Lo show sfiora le tre ore, con una lunga carrellata di successi ed evergreen, da Farfallina e Silvia lo sai a Ci vuole un fisico bestiale e Inno Nazionale. Ogni tanto ha la voce che si rompe per l’emozione e la tensione, a sostenerlo una super band e la sua gente: ogni pausa punteggiata dai cori da stadio del pubblico, che intonava il nome dell’artista.

Da sinistra: Cesare Cremonini al sax, Jovanotti, Elisa e Luca Carboni

«Nei miei momenti difficili mi ripetevo che se fossi tornato su un palco sarei ripartito dalla primavera, dalla rinascita. Stasera parlo poco, do voce alla musica e ai disegni. Stasera canto anche canzoni particolari a partire da questa che ha compiuto quarant’anni ed è La Mamma». Caro Gesù ha una iconografia laica potente e diventa una denuncia ante-litteram con versi quali “le case in affitto che non esistono più”. La Mia Città è un portico accogliente come quelli di Bologna tinteggiati da un rosso cubano che richiama Che Guevara.

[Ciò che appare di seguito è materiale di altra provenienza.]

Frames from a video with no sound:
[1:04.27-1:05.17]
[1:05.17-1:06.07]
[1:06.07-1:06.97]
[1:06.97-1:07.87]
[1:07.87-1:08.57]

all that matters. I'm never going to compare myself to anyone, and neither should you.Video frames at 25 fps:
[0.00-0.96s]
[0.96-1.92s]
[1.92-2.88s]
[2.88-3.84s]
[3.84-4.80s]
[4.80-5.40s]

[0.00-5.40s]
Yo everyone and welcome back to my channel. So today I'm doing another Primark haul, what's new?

Un affetto sincero lo ha circondato e sostenuto per tutta la serata. Come quello dei colleghi saliti sul palco con lui: Cesare Cremonini, Elisa e Jovanotti, che gli sono stati vicini anche nei momenti più duri della malattia, dandogli «la spinta per tornare a cantare», come dice lui stesso. Con Jovanotti gioca sulle note di Mix1992 (Le storie d’amore / Puttane e spose) e nell’acustica O è Natale tutti i giorni, rievocando il loro storico tour Carboni–Jovanotti in concerto del 1992. Elisa, fresca dal concerto milanese della sera precedente, duetta con Carboni in una potente versione di Vieni a vivere con me. È la volta poi di Cesare Cremonini, che riprende quella San Luca con la quale aveva contribuito al ritorno dell’amico sulle scene, invitandolo in alcune date del suo tour estivo negli stadi. L’ex Lunapop infine debutta al sassofono sulle note di Mare Mare, che ha visto i quattro amici distribuirsi strofe e abbracci di fronte a un Forum Sold out. il finale è affidato a Ci vuole un fisico bestiale, condizione che Carboni ha dimostrato di conservare.

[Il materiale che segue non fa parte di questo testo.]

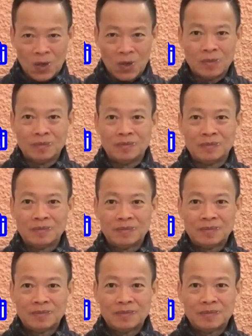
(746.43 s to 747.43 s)
comb.
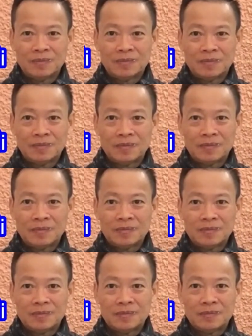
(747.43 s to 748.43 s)

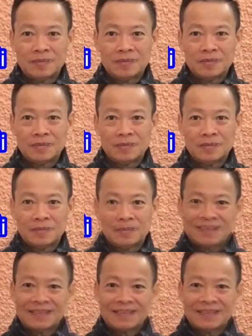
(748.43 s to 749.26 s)
Oh.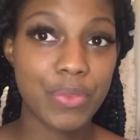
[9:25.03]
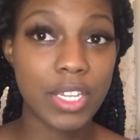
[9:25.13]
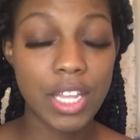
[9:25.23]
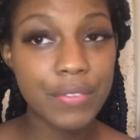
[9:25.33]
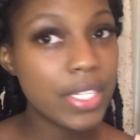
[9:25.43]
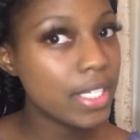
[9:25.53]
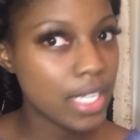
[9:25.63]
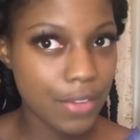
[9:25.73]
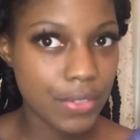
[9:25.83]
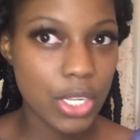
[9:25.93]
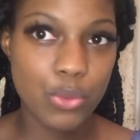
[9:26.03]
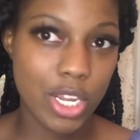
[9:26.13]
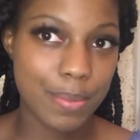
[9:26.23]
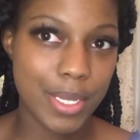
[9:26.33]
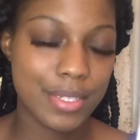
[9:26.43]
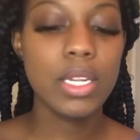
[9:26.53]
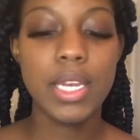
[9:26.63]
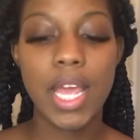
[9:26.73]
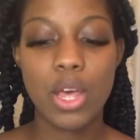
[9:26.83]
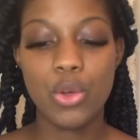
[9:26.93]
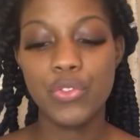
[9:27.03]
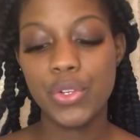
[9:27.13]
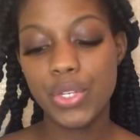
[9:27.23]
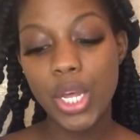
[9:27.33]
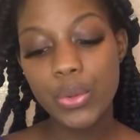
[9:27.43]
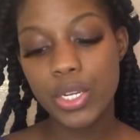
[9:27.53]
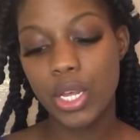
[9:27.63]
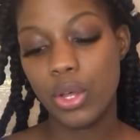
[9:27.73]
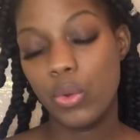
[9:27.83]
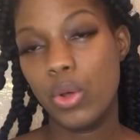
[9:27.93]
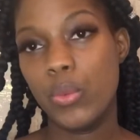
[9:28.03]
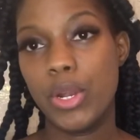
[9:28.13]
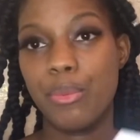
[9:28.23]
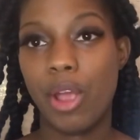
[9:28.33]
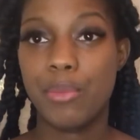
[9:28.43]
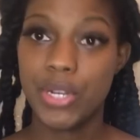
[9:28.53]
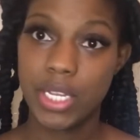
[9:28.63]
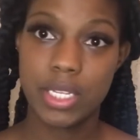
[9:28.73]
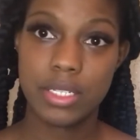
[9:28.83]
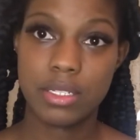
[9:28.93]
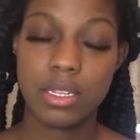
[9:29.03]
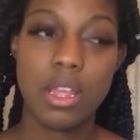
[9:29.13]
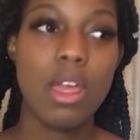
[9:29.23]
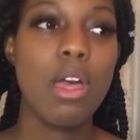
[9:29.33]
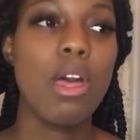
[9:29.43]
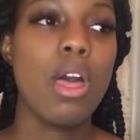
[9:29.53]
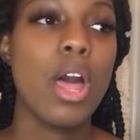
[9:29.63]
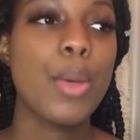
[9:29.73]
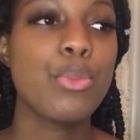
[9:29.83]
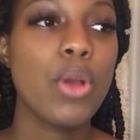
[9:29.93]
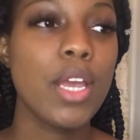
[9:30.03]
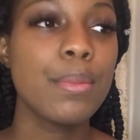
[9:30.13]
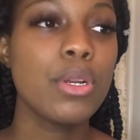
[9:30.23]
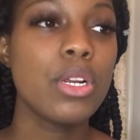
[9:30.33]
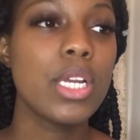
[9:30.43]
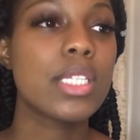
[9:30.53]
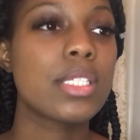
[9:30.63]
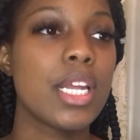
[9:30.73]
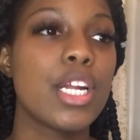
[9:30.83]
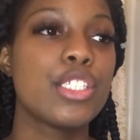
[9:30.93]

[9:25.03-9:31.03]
Definitely recommend. Now, if you don't know what a primer does, a primer is there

«Arrivare fino in fondo è stata una grande gioia, ero in ansia da mesi», ha confessato il cantautore bolognese al termine del live Rio Ari O, per cui sono arrivati appassionati della sua musica da ogni parte d’Italia.

Nell’incontro con la stampa Carboni ha spiegato che «i medici non mi avevano dato speranze, quindi ho vissuto un trauma profondo. Ho dovuto reagire e avendo avuto la possibilità di uscirne mi sento». Ha aggiunto che la musica, seppur importante, non è più l’unica cosa che conta, perché ora ci sono la pittura e la scrittura di un libro. Per il momento, quindi, non ci sono in cantiere progetti discografici, anche se «vorrei pensare a un disco particolare», dice Carboni a fine concerto. «Aggiungo che non ho scritto nulla sulla malattia, ma potrebbero esserci riferimenti. In concerto ho voluto fare un racconto senza preoccuparmi che i pezzi vecchi assomigliassero ai nuovi. È libertà. All’inizio sul palco ero terrorizzato, da tempo non avevo intorno tanto affetto e tante persone, a tratti temevo di non gestire la respirazione. È andata bene e mi sento pronto per la sfida».